SAN ANTONIO – The day after Bexar County officials instituted a new course of action to release nonviolent offenders from the jail due to the coronavirus pandemic, there was only a slight population decrease.
A BCSO spokesman confirmed 145 people were released on Wednesday, only to have the jail take in 137 new bookings.
“At the end of the day, there’s just people that have to go to jail. And while we’re trying to manage that number where we possibly can, sometimes it can’t be helped,” Sheriff Javier Salazar told KSAT 12 following a press conference with county leaders Wednesday.
A jail inmate in quarantine since Tuesday tested negative for COVID-19, according to a BCSO press release Thursday morning. The release indicated a second inmate who had contact with a University Health System physician who tested positive for the virus was still awaiting the results of a COVID-19 test.
The facility, which had around 3,820 inmates as of Wednesday, has so far been able to keep out the fast-spreading respiratory disease.
“We do a lot of knocking on wood these days. So far, so good,” Salazar said.
On Monday, Salazar and other county leaders sent city of San Antonio officials a letter asking that SAPD file nonviolent offenses at large instead of on site, which would decrease the number of people immediately taken into custody by law enforcement.
A source familiar with the county’s jail population plan said a best case scenario would be to have its population decrease to around 2,000 inmates after the next several weeks.

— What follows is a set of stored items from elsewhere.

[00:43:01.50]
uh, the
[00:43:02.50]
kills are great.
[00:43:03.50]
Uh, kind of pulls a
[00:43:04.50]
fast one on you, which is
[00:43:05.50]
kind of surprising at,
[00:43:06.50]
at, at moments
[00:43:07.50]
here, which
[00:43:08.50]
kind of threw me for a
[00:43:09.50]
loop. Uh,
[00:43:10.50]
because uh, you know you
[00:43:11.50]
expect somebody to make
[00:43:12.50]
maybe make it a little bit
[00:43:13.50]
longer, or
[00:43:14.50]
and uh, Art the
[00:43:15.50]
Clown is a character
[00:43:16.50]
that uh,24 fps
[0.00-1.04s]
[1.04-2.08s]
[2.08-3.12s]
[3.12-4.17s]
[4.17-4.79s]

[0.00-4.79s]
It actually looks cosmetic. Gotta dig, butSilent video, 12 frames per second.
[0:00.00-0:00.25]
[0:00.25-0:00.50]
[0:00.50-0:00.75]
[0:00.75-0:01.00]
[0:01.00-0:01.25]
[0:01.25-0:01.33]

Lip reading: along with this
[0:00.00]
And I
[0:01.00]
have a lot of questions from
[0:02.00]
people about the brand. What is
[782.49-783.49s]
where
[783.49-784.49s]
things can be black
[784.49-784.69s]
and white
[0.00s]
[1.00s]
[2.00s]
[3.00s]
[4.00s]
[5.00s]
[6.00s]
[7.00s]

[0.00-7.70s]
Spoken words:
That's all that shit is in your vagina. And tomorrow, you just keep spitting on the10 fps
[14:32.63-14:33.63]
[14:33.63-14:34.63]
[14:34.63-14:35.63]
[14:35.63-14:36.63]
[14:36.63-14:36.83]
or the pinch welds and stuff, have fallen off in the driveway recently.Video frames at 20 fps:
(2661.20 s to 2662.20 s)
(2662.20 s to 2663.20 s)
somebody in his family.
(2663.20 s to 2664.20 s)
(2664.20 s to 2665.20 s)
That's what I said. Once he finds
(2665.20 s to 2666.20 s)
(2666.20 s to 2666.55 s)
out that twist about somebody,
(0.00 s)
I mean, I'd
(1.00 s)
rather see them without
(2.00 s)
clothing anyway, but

One interesting side effect of a possible substantial decrease in jail numbers: a temporary reprieve from mandatory overtime shifts for jailers.
COVID-19, the respiratory disease caused by the new virus, stands for coronavirus disease 2019. The disease first appeared in late 2019 in Wuhan, China, but spread around the world in early 2020, causing the World Health Organization to declare a pandemic in March.